I'm trying to send data to an SD card from a PIC18f4580, but the PIC is not sending what it should be.
related global variables:
unsigned char TXBuffer[128]; //tx buffer
unsigned char TXCurrentPos = 0x00; //tracks the next byte to be sent
unsigned char TXEndPos = 0x00; //tracks where new data should be put into the array
I am adding data to a buffer using the following function:
void addToBuffer(char data){
TXBuffer[TXEndPos] = data;
TXEndPos++;
}
And putting the data from the TXBuffer into TXREG with the following interrupt:
else if (PIR1bits.TXIF == 1){
if((TXEndPos - TXCurrentPos) > 0){ // if there is data in the buffer
TXREG = TXBuffer[TXCurrentPos]; // send next byte
TXCurrentPos++; // update to the new position
}
Using an oscilloscope I am able to see that the PIC is sending 0x98, regardless of what I put into the buffer. In fact I never put 0x98 into the buffer.
However, if I replace
TXREG = TXBuffer[TXCurrentPos];
with
TXREG = 0x55;
or
TXREG = TXCurrentPos;
then I get the expected results, that is the PIC will send 0x55 repeatedly, or count up from 0 respectively.
So why does the PIC have trouble sending data from the array, but any other time it is fine? I'll emphasize that transferring is handled in an interrupt, because I feel like that's the root of my issue.
EDIT: It is a circular buffer in the sense that TXEndPos and TXCurrentPos return to 0 when they reach 127.
I also disable the transmit interrupt when TXEndPos - TXCurrentPos == 0, and re-enable it when adding data to the buffer. Really, my code works completely as expected in that if I add 13 characters to TXBuffer in main, my PIC will transmit 13 characters and then stop. The problem is that they are always the same (wrong) character - 0x98.
EDIT2: more complete functions are here: http://pastebin.com/MyYz1Qzq
Perhaps TXBuffer doesn't really contain the data you think it does? Maybe you're not calling addToBuffer or calling it at the wrong time or with the wrong parameter?
You can try something like this in your interrupt handler:
TXBuffer[TXCurrentPos] = TXCurrentPos;
TXREG = TXBuffer[TXCurrentPos];
TXCurrentPos++;
Just to prove to yourself you can read and write to TXBuffer and send that to the USART.
Also try:
TXREG = TXEndPos;
To see if this matches your expectation (= the length of your message).
I am assuming there's some other code we're not seeing here that takes care of starting the transmission.
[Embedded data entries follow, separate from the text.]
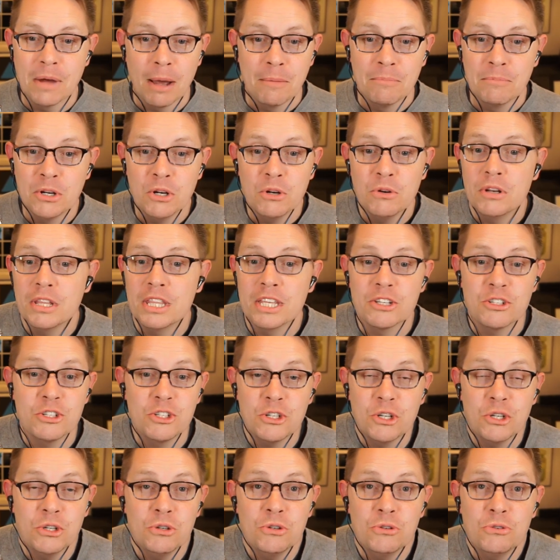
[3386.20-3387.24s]
new to this
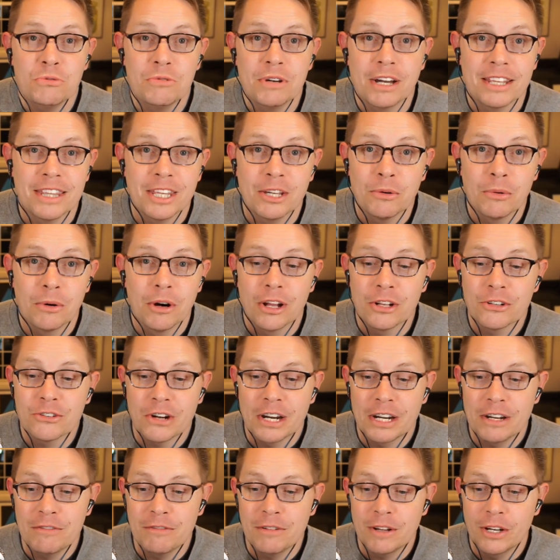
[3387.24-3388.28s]
too. I think we're all
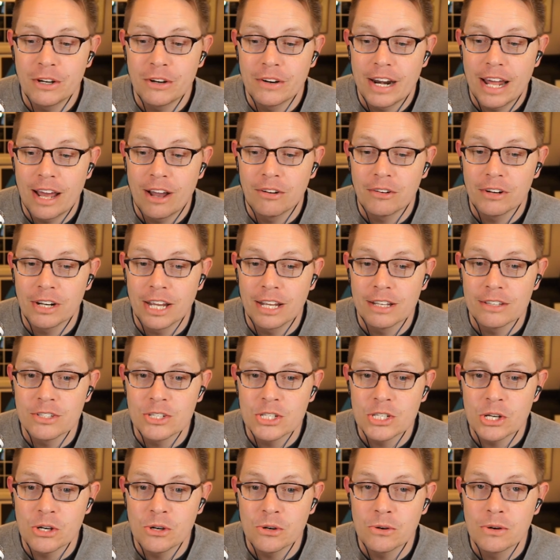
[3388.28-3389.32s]
trying to figure it out. And
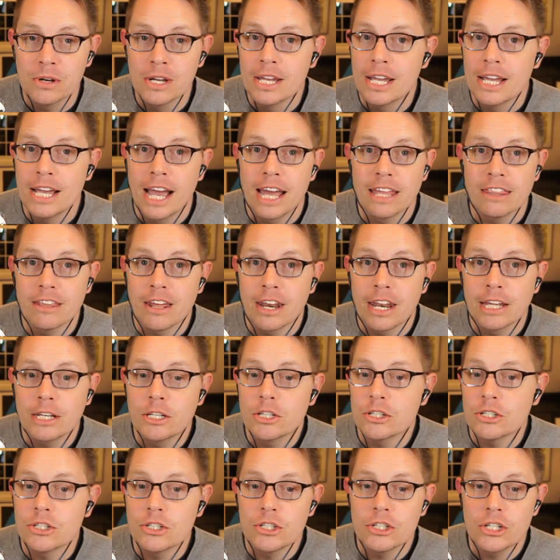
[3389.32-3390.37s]
so I thought I'd
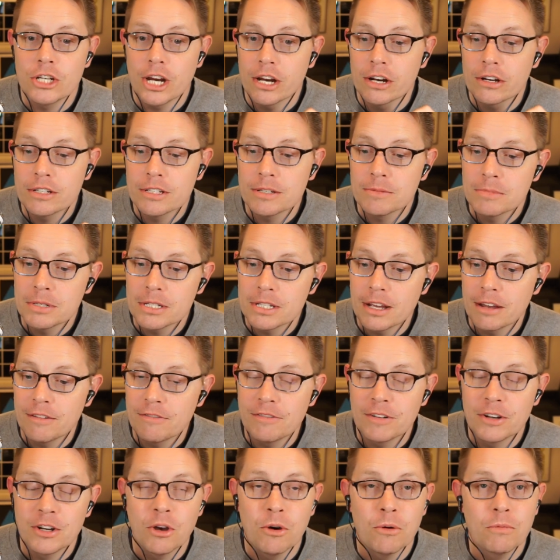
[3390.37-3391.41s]
just share some
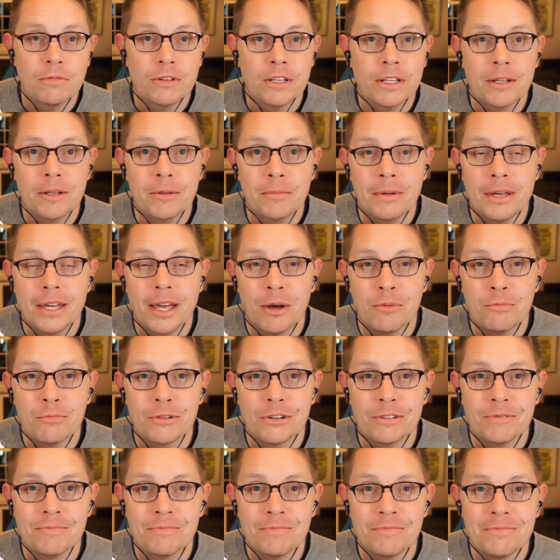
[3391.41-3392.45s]
stuff and hopefully it'll be
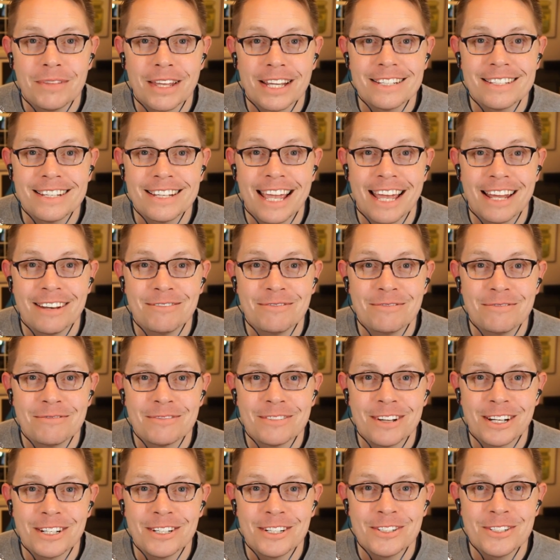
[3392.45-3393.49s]
helpful. Thanks again. Talk to you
Also assuming this is done per message with the position being reset between messages - i.e. this is not supposed to be a circular buffer.
EDIT: Based on looking at the more recently posted code:
Don't you need to kickstart the transmitter by writign the first byte of your buffer to TXREG? What I would normally do is enable the interrupt and write the first byte into the transmit register and a quick look at the datasheet seems to indicate that's what you need to do. Another thing is I still don't see how you ensure a wraparound from 127 to 0?
Also your main() seems to just end abruptly, where does the execution continue once main ends?
There are a lot of things you are not taking care of. TXBuffer needs to be a circular buffer. Once you increment TXEndPos past 127 then you need to wrap it back to 0. Same for TXCurrrentPos. That also affects the test to see if there's something in the buffer, the > 0 test isn't good enough. Generic advice is available here.
Your code is incomplete, but it looks wrong as-is: what happens if there is nothing to send? You don't seem to load TXREG then, so why would anything be transmitted, be it 0x98 or anything else?
The way it is usually done when this kind of code architecture is used is to turn off TXIE if there is nothing to send (in a else part of the IRQ routine), and turn it on unconditionally at the end of the addToBuffer function (since you then know for sure that there is at least one character to send).
Also, you should test TXEndPos and TXCurrentPos for equality directly, since that would let you use a circular buffer very easily by adding two modulo operations.